> _WHAT TO PRODUCE_:
Give a verbatim copy of the data, leaving the pictures out.

──────── RECORDED INFORMATION ────────

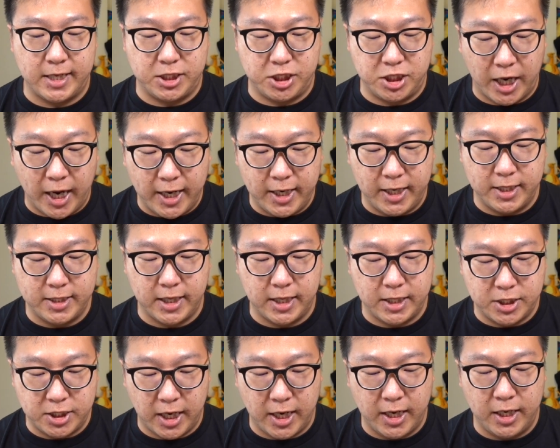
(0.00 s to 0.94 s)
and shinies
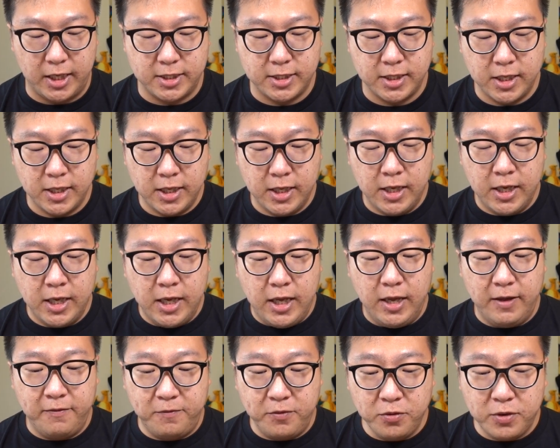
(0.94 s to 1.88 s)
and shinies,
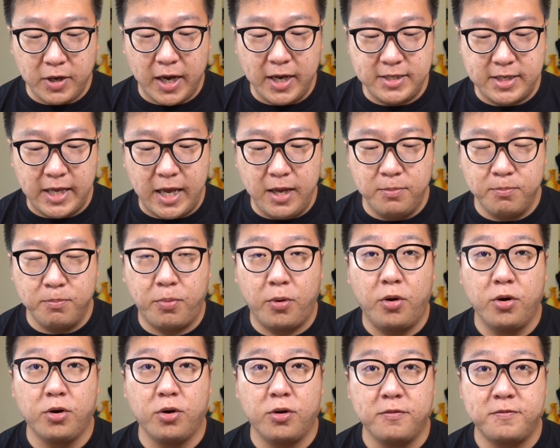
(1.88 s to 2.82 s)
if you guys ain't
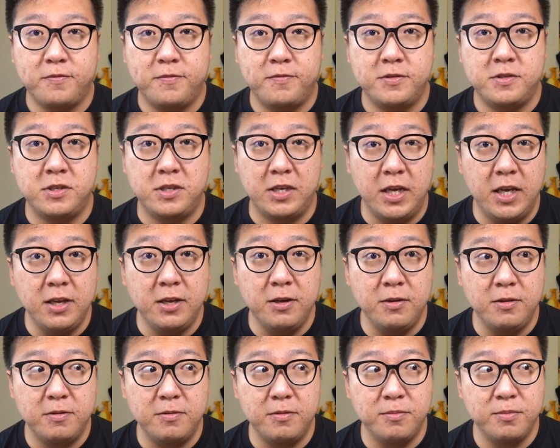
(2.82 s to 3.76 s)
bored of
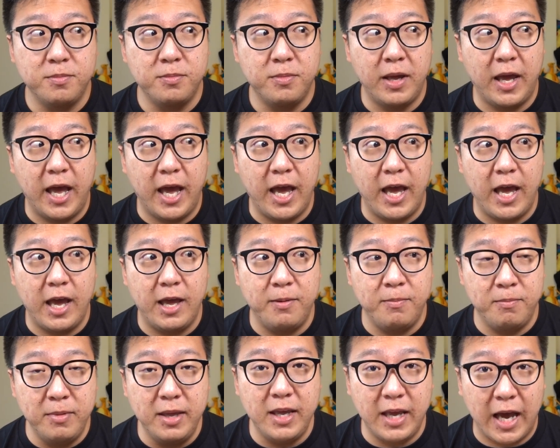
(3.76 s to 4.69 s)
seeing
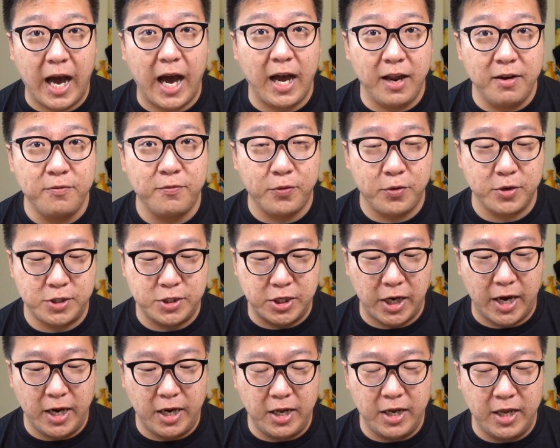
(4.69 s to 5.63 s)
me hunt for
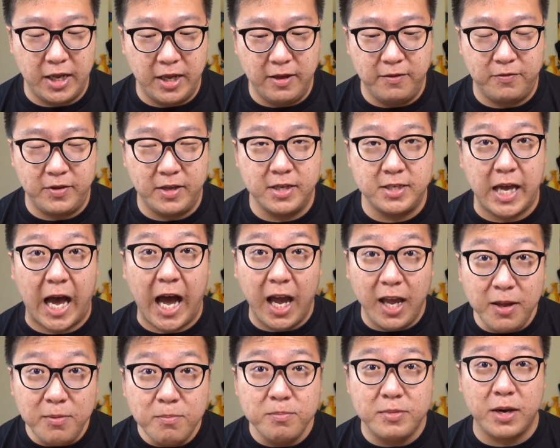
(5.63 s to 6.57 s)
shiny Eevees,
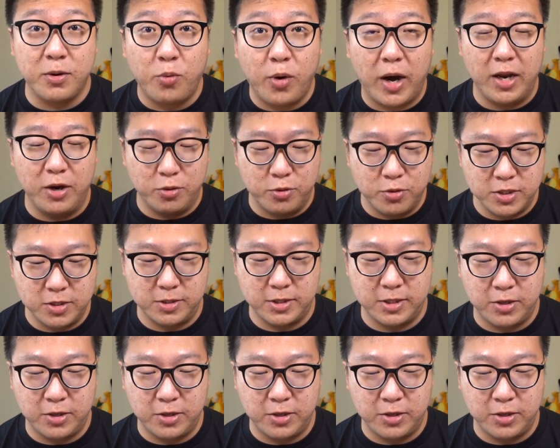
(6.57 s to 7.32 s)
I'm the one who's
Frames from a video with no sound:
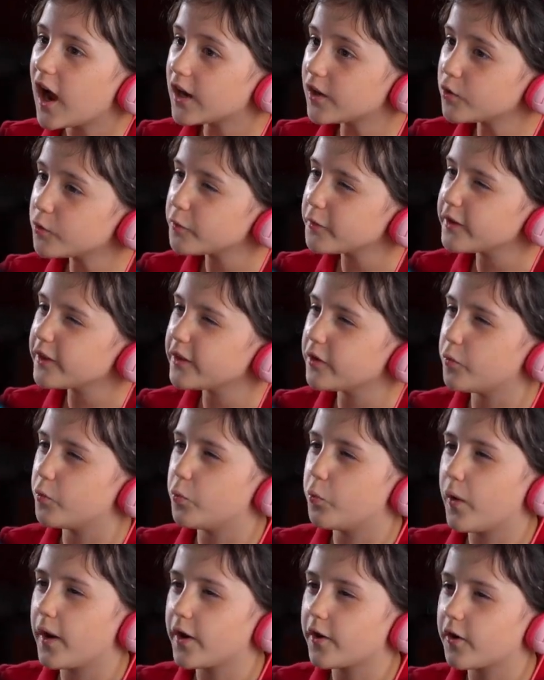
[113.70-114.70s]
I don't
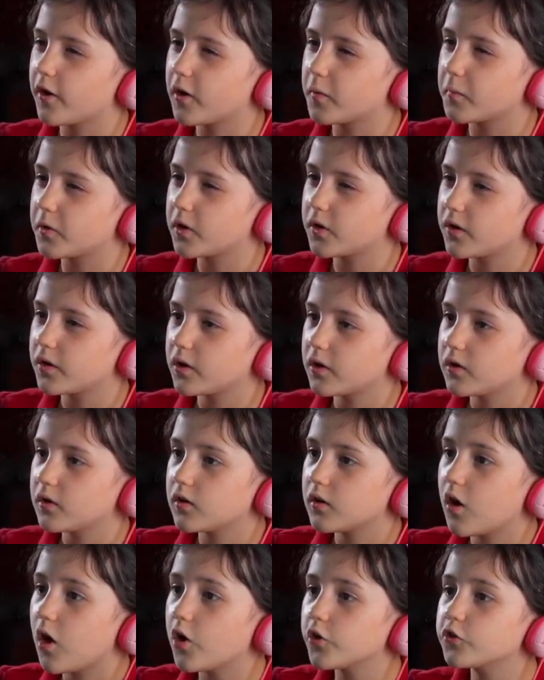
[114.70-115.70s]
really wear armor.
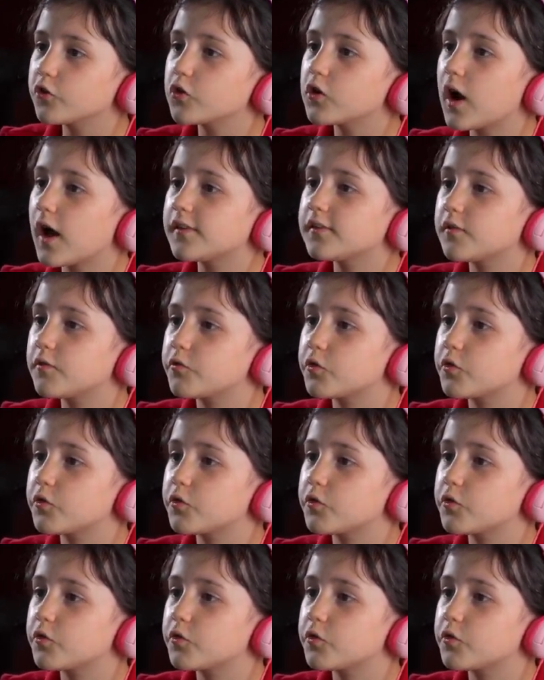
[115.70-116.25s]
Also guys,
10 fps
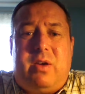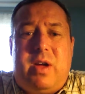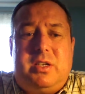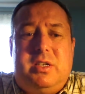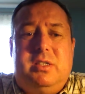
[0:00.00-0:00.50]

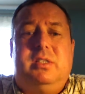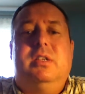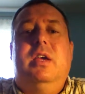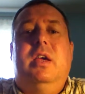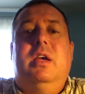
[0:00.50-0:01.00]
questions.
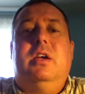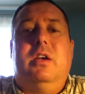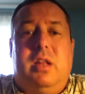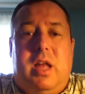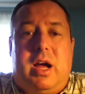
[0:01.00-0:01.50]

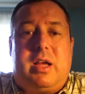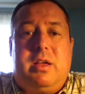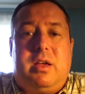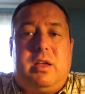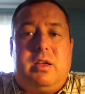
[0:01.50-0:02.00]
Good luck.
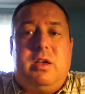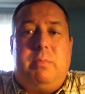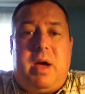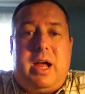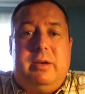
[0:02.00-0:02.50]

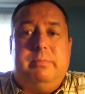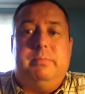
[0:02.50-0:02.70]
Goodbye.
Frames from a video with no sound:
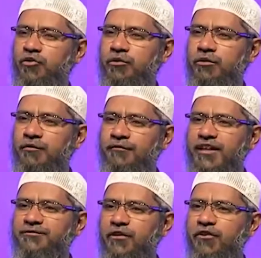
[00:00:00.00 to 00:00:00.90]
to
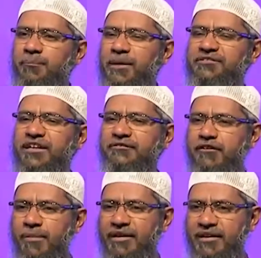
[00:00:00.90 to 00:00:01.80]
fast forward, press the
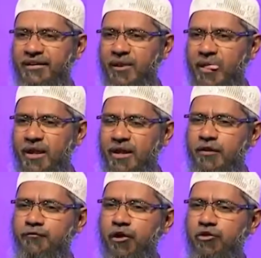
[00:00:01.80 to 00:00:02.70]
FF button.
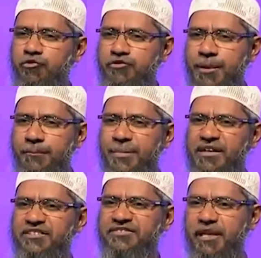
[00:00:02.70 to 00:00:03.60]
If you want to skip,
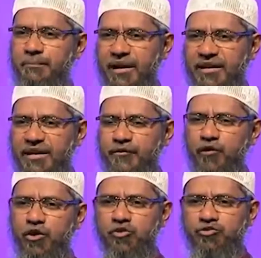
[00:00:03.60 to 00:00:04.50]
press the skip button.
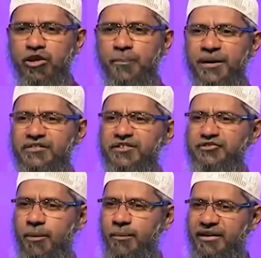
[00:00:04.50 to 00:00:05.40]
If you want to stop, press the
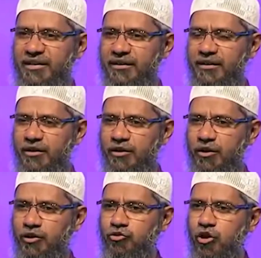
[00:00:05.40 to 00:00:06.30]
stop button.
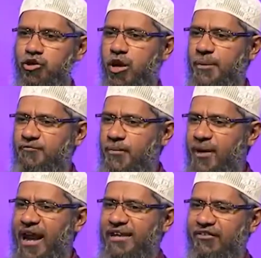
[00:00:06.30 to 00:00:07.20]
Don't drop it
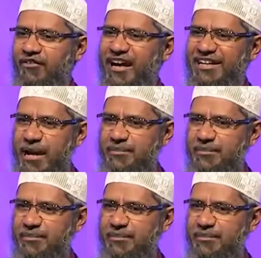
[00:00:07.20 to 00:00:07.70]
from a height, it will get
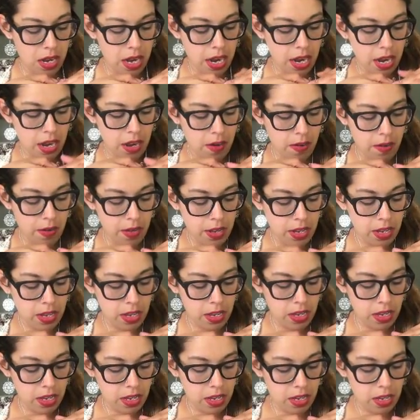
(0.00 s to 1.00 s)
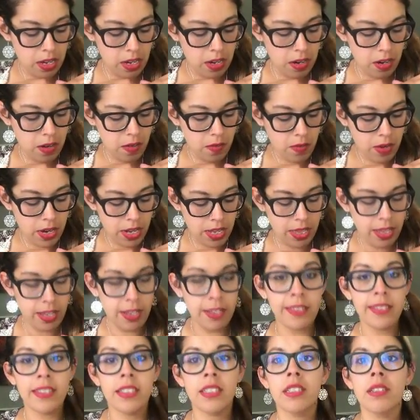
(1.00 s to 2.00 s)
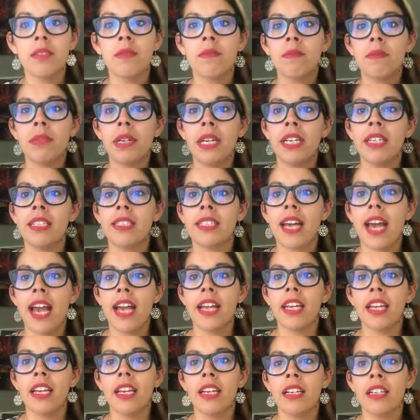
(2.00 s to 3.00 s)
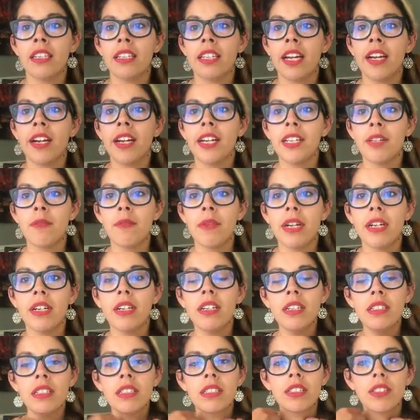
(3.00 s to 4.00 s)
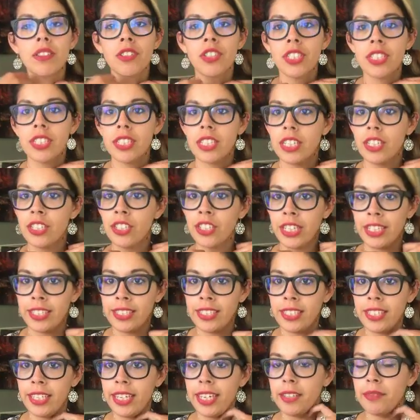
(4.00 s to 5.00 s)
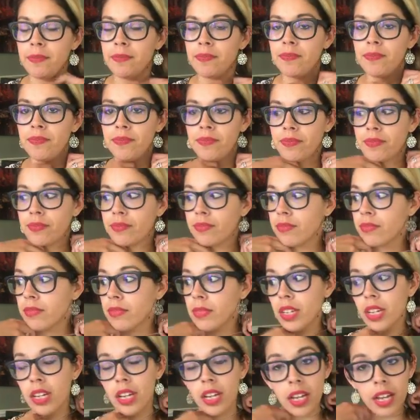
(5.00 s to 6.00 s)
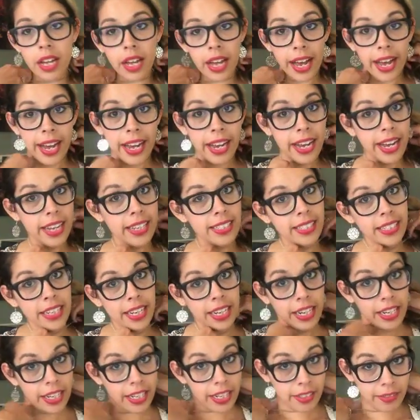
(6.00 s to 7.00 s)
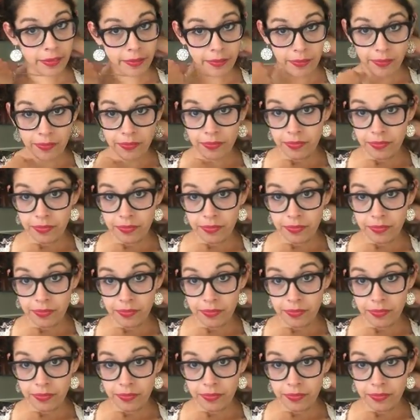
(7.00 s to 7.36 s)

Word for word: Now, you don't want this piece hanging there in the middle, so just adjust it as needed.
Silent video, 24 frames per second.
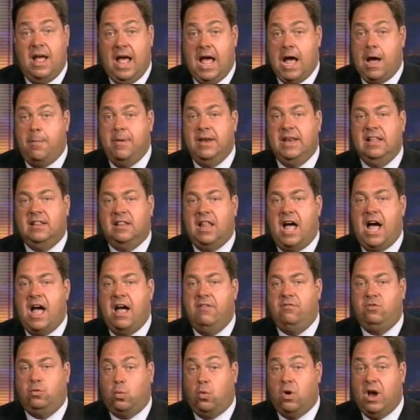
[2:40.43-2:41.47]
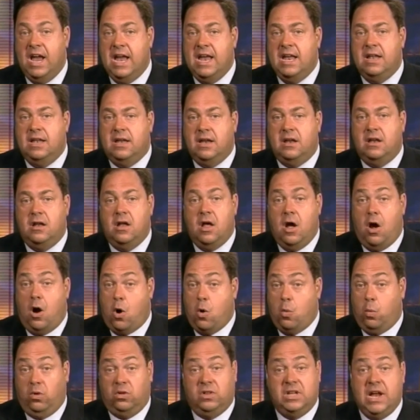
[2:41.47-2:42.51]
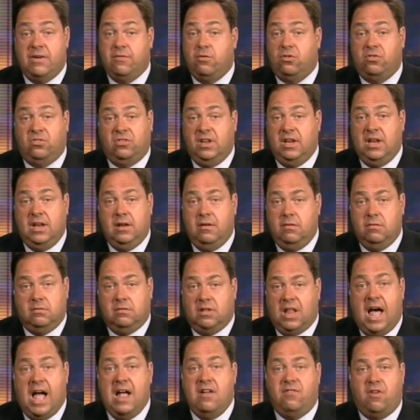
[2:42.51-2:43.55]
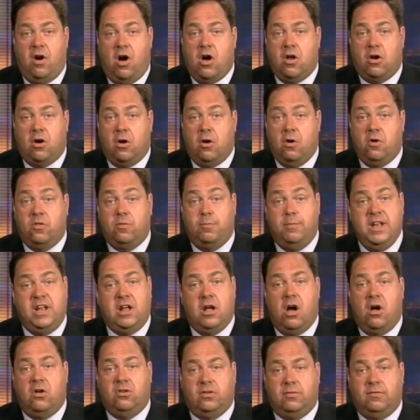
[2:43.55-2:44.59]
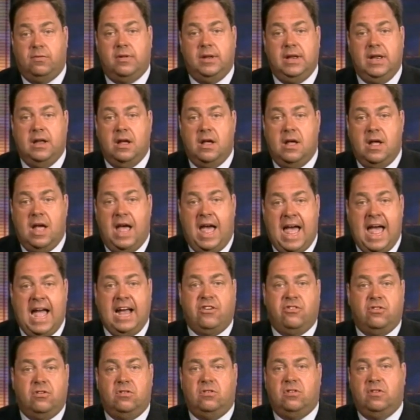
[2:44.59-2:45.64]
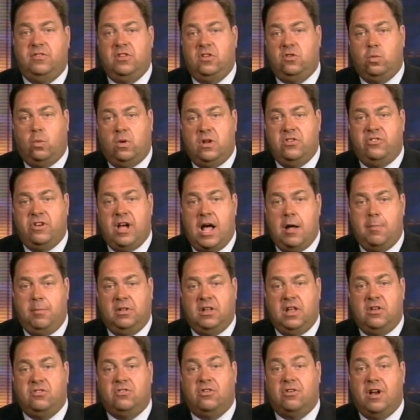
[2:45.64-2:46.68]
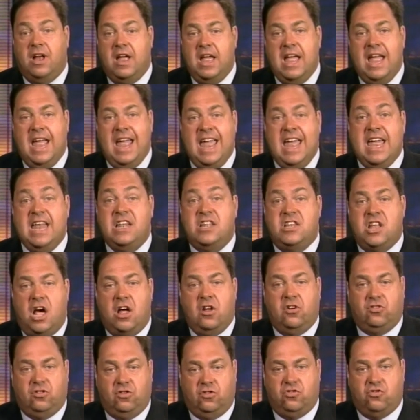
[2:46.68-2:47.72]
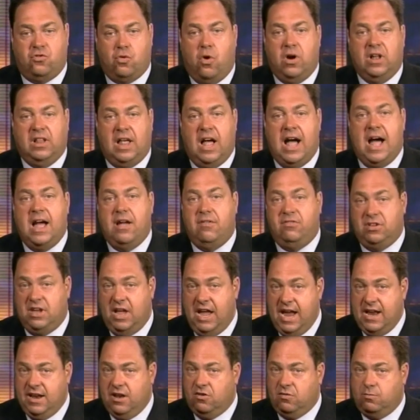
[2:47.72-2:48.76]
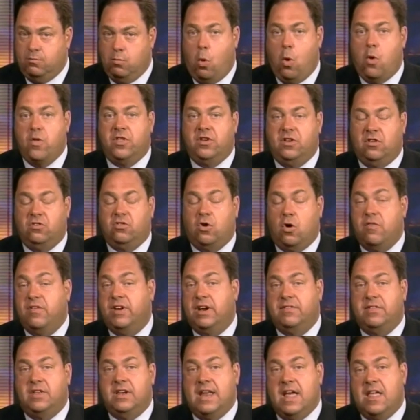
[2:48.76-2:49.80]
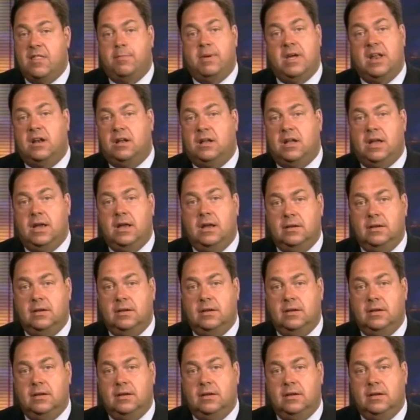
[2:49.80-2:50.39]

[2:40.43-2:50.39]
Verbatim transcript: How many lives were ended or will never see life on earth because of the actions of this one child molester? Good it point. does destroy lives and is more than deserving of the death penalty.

────────

> _TASK OUTPUT_:
(0.00 s to 0.94 s)
and shinies
(0.94 s to 1.88 s)
and shinies,
(1.88 s to 2.82 s)
if you guys ain't
(2.82 s to 3.76 s)
bored of
(3.76 s to 4.69 s)
seeing
(4.69 s to 5.63 s)
me hunt for
(5.63 s to 6.57 s)
shiny Eevees,
(6.57 s to 7.32 s)
I'm the one who's
Frames from a video with no sound:
[113.70-114.70s]
I don't
[114.70-115.70s]
really wear armor.
[115.70-116.25s]
Also guys,
10 fps
[0:00.00-0:00.50]

[0:00.50-0:01.00]
questions.
[0:01.00-0:01.50]

[0:01.50-0:02.00]
Good luck.
[0:02.00-0:02.50]

[0:02.50-0:02.70]
Goodbye.
Frames from a video with no sound:
[00:00:00.00 to 00:00:00.90]
to
[00:00:00.90 to 00:00:01.80]
fast forward, press the
[00:00:01.80 to 00:00:02.70]
FF button.
[00:00:02.70 to 00:00:03.60]
If you want to skip,
[00:00:03.60 to 00:00:04.50]
press the skip button.
[00:00:04.50 to 00:00:05.40]
If you want to stop, press the
[00:00:05.40 to 00:00:06.30]
stop button.
[00:00:06.30 to 00:00:07.20]
Don't drop it
[00:00:07.20 to 00:00:07.70]
from a height, it will get
(0.00 s to 1.00 s)
(1.00 s to 2.00 s)
(2.00 s to 3.00 s)
(3.00 s to 4.00 s)
(4.00 s to 5.00 s)
(5.00 s to 6.00 s)
(6.00 s to 7.00 s)
(7.00 s to 7.36 s)

Word for word: Now, you don't want this piece hanging there in the middle, so just adjust it as needed.
Silent video, 24 frames per second.
[2:40.43-2:41.47]
[2:41.47-2:42.51]
[2:42.51-2:43.55]
[2:43.55-2:44.59]
[2:44.59-2:45.64]
[2:45.64-2:46.68]
[2:46.68-2:47.72]
[2:47.72-2:48.76]
[2:48.76-2:49.80]
[2:49.80-2:50.39]

[2:40.43-2:50.39]
Verbatim transcript: How many lives were ended or will never see life on earth because of the actions of this one child molester? Good it point. does destroy lives and is more than deserving of the death penalty.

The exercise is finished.